Vermeiden Sie ein Überstrecken der Knie in Triangle. Bildnachweis: dangrytsku / iStock / Getty Images

Dreieck

Wie Warrior-Posen arbeitet das Dreieck mit dem Vastus medialis und dehnt ebenso wie Balancing Half Moon die Hamstrings. Sie erhalten auch den Vorteil, mehr Flexibilität und Ton in den Hüften zu schaffen, was Ihre Knie zusätzlich unterstützt.

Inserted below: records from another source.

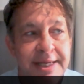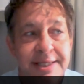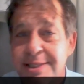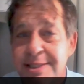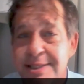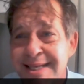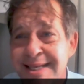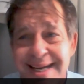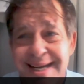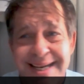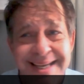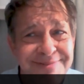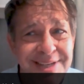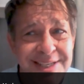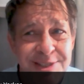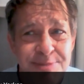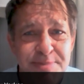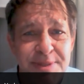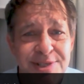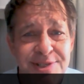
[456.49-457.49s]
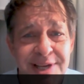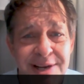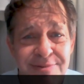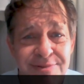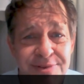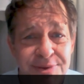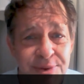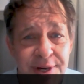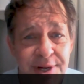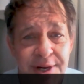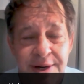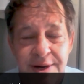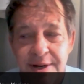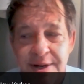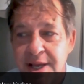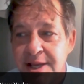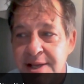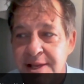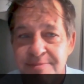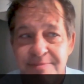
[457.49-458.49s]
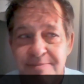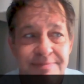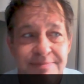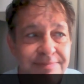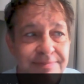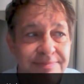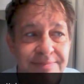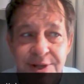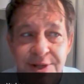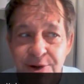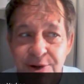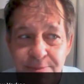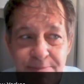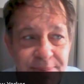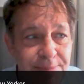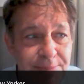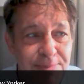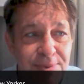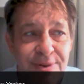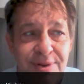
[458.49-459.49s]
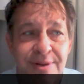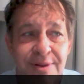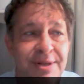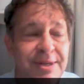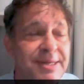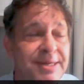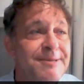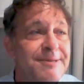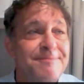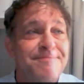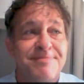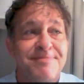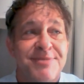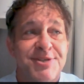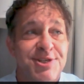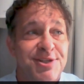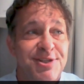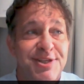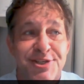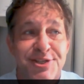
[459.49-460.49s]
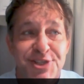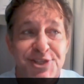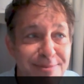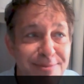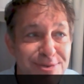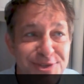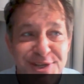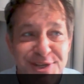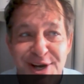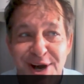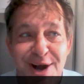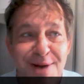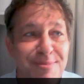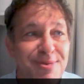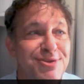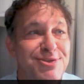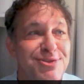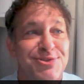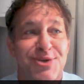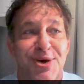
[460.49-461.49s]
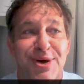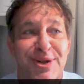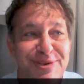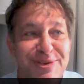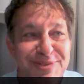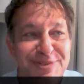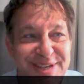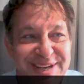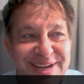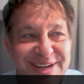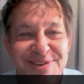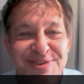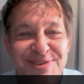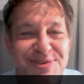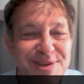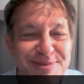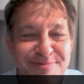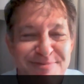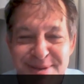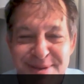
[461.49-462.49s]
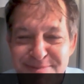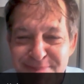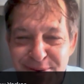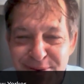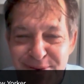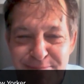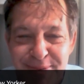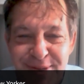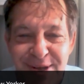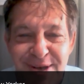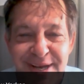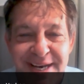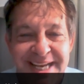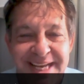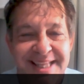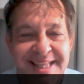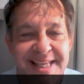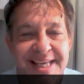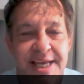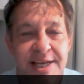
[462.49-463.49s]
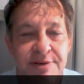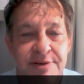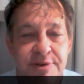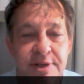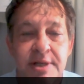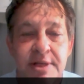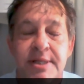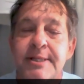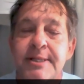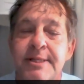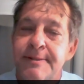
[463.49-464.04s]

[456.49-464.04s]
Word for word: And she said, "I give that speech everywhere, and you know, people to the chambers of commerce all over the country, people are applauding at the end of it."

Wie man: Stehen Sie mit Ihren Füßen etwa 4 Fuß auseinander. Drehen Sie Ihre rechten Zehen zur Vorderseite der Matte und richten Sie Ihre linken Zehen ebenfalls nach vorne aus. Öffne deine Arme vor und hinter der Matte. Halten Sie Ihr rechtes Bein gerade, wenn Sie Ihren rechten Arm nach vorne und unten erreichen, so dass Ihre rechten Finger das Schienbein, Knöchel oder den Boden berühren. Dein linker Arm sollte gerade nach oben zur Decke reichen. Öffne deine Brust und, wenn dein Hals gesund ist, schau nach oben. Halten Sie für fünf bis 10 Atemzüge und heben Sie sich sanft aus ihm heraus. Wiederholen Sie mit dem linken Bein nach vorne.